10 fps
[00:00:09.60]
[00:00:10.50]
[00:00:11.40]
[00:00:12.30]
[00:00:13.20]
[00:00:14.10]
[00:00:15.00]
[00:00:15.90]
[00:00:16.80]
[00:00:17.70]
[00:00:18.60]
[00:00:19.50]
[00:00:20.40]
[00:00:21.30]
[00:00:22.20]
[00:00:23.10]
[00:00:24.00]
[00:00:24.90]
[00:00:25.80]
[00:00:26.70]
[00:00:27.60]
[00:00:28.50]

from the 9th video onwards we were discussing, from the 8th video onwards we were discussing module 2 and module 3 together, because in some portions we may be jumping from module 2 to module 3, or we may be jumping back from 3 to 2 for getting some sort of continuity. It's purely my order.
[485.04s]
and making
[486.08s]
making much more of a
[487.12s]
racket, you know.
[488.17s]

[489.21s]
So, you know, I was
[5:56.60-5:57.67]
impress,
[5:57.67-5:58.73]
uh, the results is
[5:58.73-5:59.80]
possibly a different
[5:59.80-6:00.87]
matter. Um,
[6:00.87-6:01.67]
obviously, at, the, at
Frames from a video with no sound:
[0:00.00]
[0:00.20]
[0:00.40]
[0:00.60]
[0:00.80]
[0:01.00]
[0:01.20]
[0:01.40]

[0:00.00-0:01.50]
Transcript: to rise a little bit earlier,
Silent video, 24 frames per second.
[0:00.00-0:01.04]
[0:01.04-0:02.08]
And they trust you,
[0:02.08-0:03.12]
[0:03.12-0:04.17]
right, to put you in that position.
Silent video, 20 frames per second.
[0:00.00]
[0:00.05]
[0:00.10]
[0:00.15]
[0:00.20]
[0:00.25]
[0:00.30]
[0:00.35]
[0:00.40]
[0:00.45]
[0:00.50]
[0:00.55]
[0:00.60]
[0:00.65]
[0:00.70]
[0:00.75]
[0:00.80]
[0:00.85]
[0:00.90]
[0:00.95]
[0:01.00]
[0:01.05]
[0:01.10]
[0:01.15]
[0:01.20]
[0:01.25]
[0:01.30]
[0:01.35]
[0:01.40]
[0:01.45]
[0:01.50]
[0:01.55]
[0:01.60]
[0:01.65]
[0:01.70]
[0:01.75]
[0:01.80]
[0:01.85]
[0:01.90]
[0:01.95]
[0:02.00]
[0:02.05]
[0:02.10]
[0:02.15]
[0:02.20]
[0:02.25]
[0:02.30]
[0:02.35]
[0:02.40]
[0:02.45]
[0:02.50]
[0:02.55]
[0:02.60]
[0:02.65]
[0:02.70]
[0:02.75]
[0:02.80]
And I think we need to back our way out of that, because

************

- **EXERCISE DETAILS**
Write out again, exactly as they appear above, the lines from the one containing "[0:02.08-0:03.12]" to the final line, and only those.

- **COMPLETED EXERCISE**
[0:02.08-0:03.12]
[0:03.12-0:04.17]
right, to put you in that position.
Silent video, 20 frames per second.
[0:00.00]
[0:00.05]
[0:00.10]
[0:00.15]
[0:00.20]
[0:00.25]
[0:00.30]
[0:00.35]
[0:00.40]
[0:00.45]
[0:00.50]
[0:00.55]
[0:00.60]
[0:00.65]
[0:00.70]
[0:00.75]
[0:00.80]
[0:00.85]
[0:00.90]
[0:00.95]
[0:01.00]
[0:01.05]
[0:01.10]
[0:01.15]
[0:01.20]
[0:01.25]
[0:01.30]
[0:01.35]
[0:01.40]
[0:01.45]
[0:01.50]
[0:01.55]
[0:01.60]
[0:01.65]
[0:01.70]
[0:01.75]
[0:01.80]
[0:01.85]
[0:01.90]
[0:01.95]
[0:02.00]
[0:02.05]
[0:02.10]
[0:02.15]
[0:02.20]
[0:02.25]
[0:02.30]
[0:02.35]
[0:02.40]
[0:02.45]
[0:02.50]
[0:02.55]
[0:02.60]
[0:02.65]
[0:02.70]
[0:02.75]
[0:02.80]
And I think we need to back our way out of that, because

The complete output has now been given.